→ **Exercise directions**: Output every line of the material exactly, omitting images.
++++ Extracted information ++++
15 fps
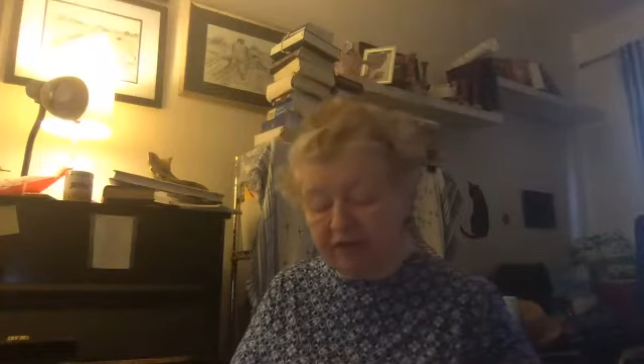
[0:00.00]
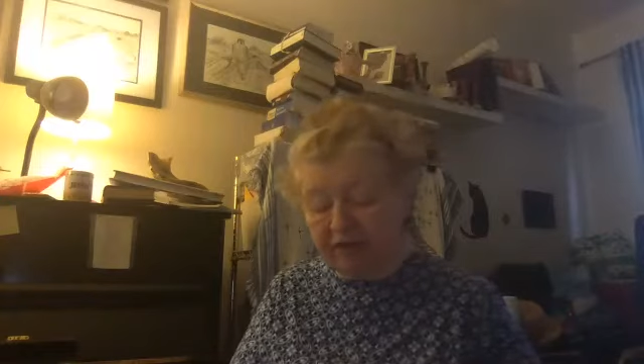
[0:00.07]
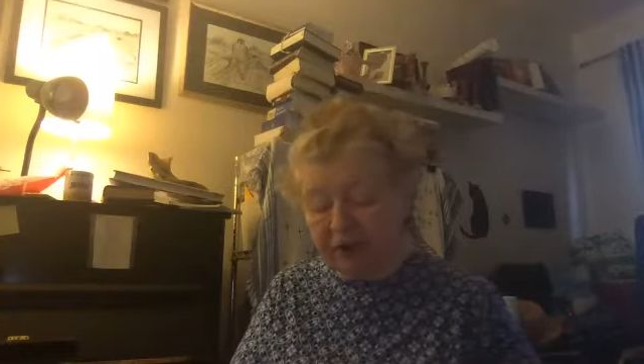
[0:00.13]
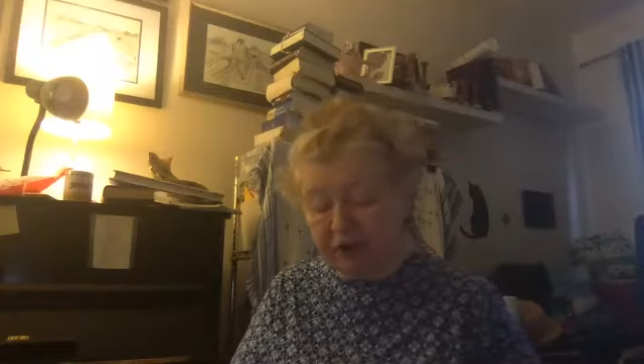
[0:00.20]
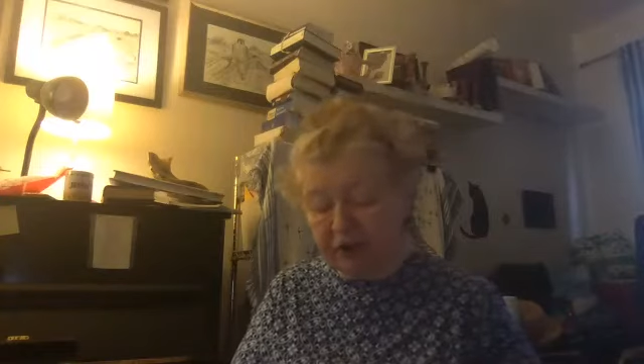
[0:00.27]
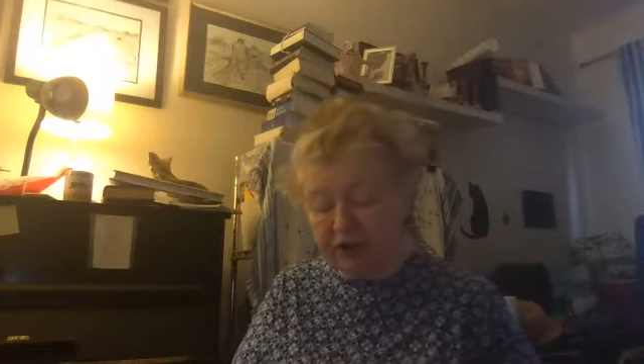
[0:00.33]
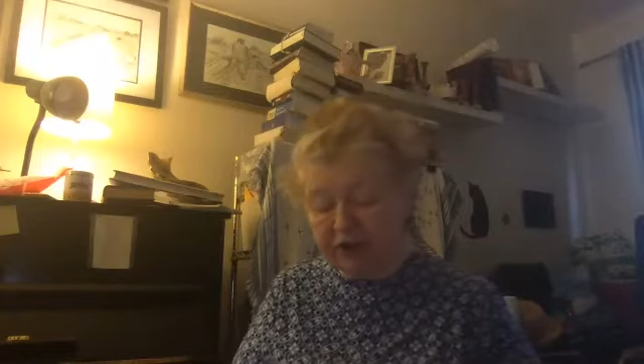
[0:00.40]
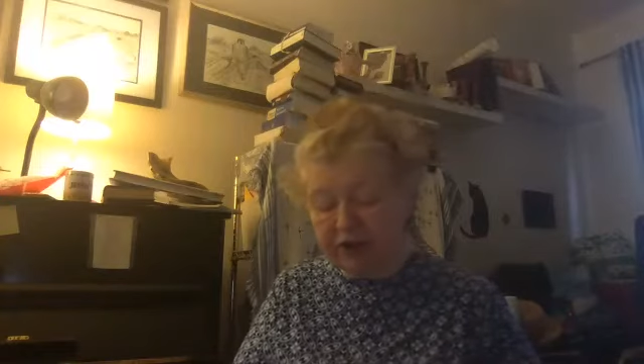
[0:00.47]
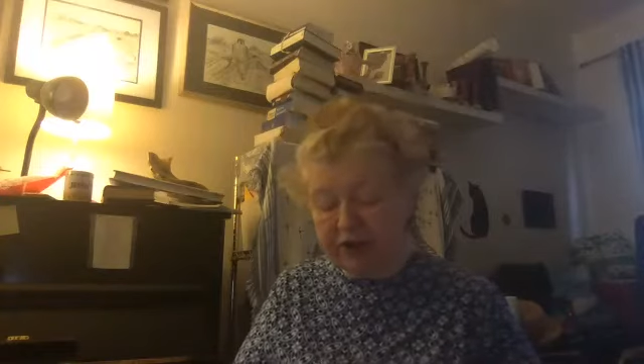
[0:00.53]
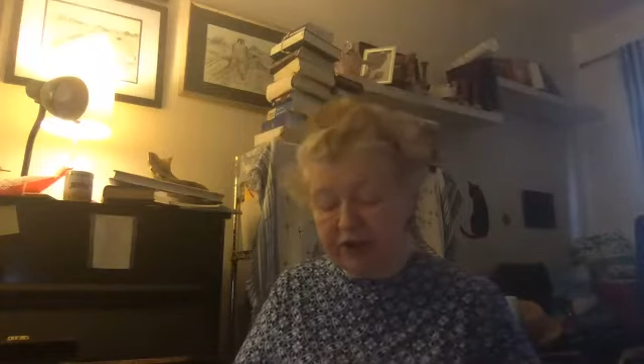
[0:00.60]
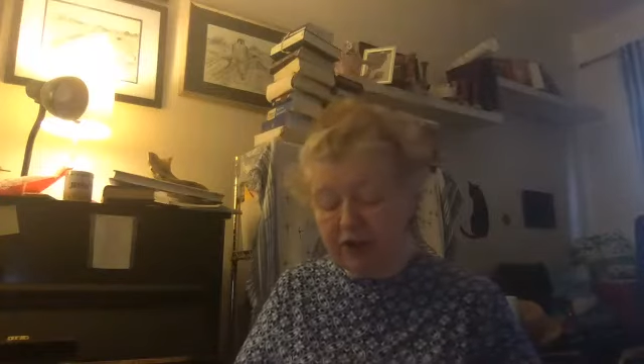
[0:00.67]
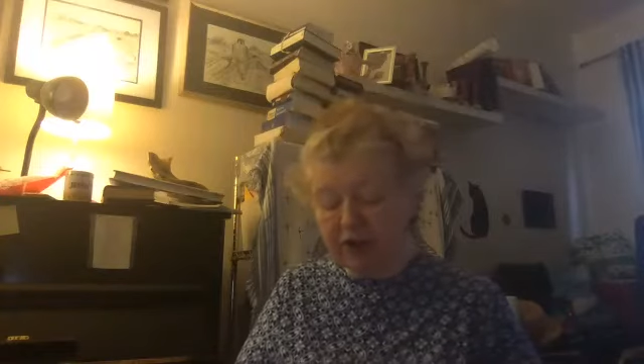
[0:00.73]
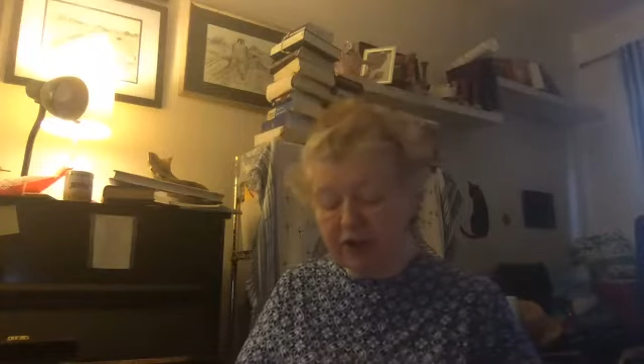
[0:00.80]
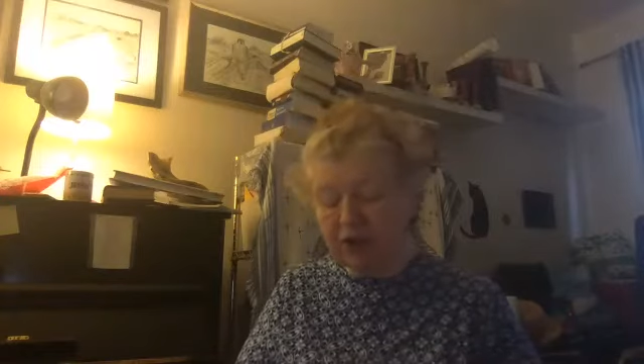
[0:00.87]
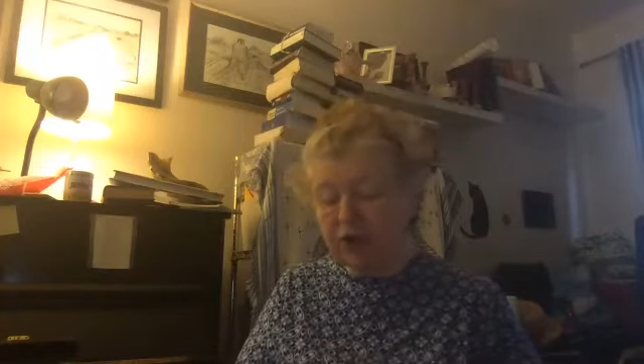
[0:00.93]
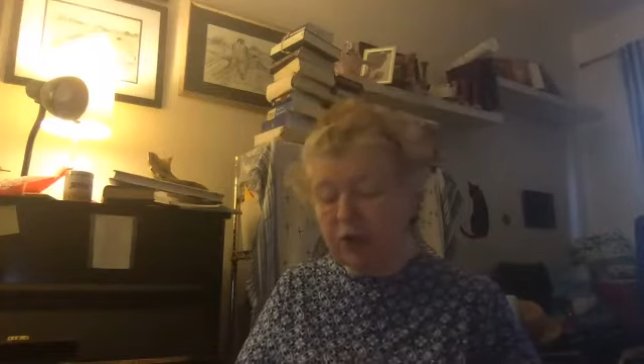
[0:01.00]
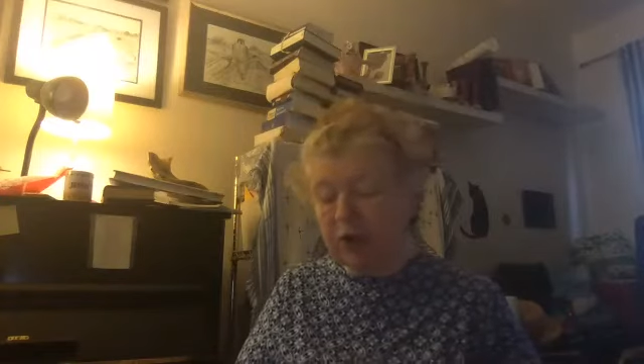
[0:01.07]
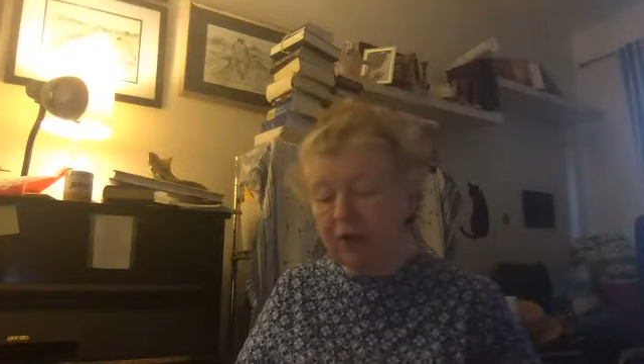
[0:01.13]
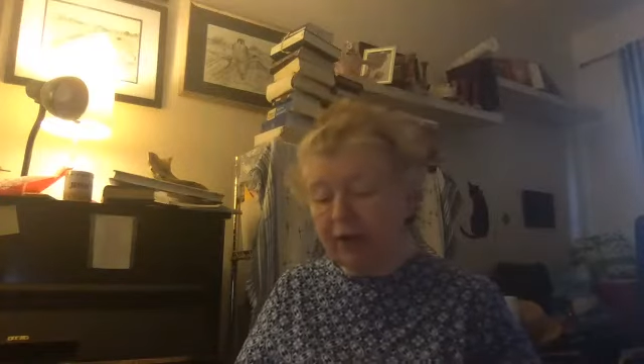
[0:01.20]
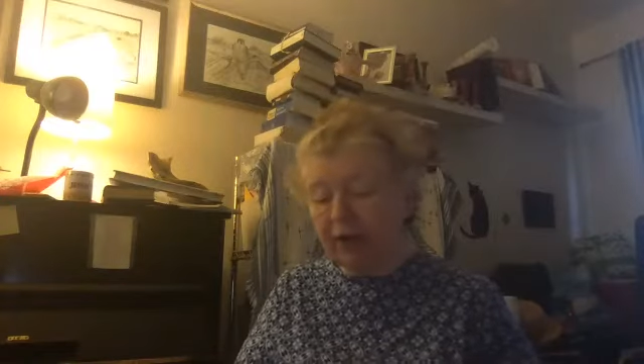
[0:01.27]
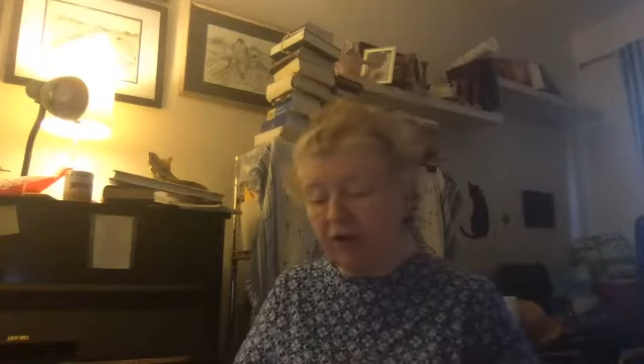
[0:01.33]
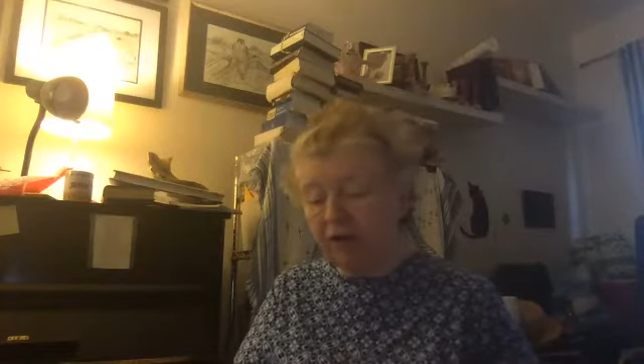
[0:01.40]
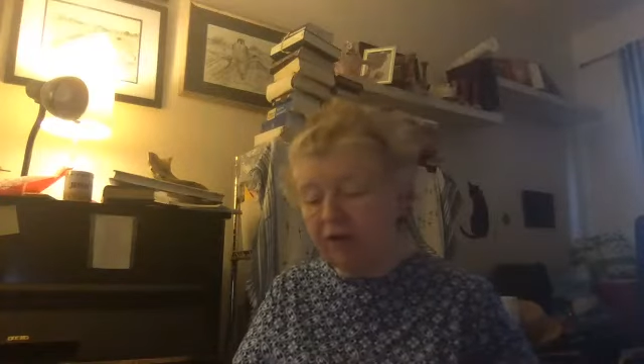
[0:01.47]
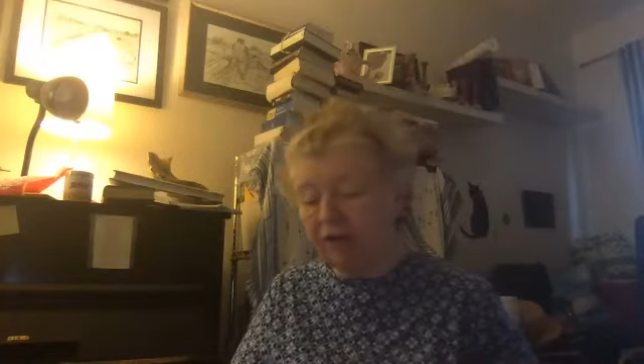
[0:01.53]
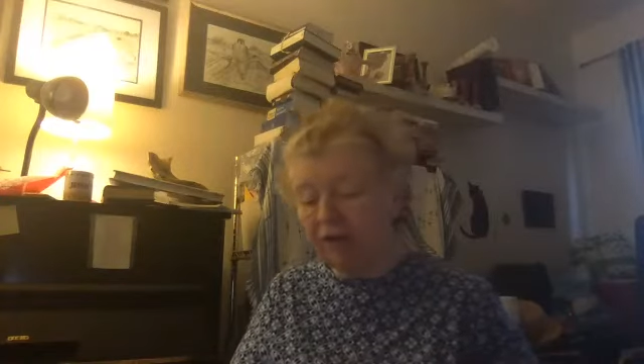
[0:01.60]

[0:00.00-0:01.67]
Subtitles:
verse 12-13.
++++
→ **Exercise solution**:
15 fps
[0:00.00]
[0:00.07]
[0:00.13]
[0:00.20]
[0:00.27]
[0:00.33]
[0:00.40]
[0:00.47]
[0:00.53]
[0:00.60]
[0:00.67]
[0:00.73]
[0:00.80]
[0:00.87]
[0:00.93]
[0:01.00]
[0:01.07]
[0:01.13]
[0:01.20]
[0:01.27]
[0:01.33]
[0:01.40]
[0:01.47]
[0:01.53]
[0:01.60]

[0:00.00-0:01.67]
Subtitles:
verse 12-13.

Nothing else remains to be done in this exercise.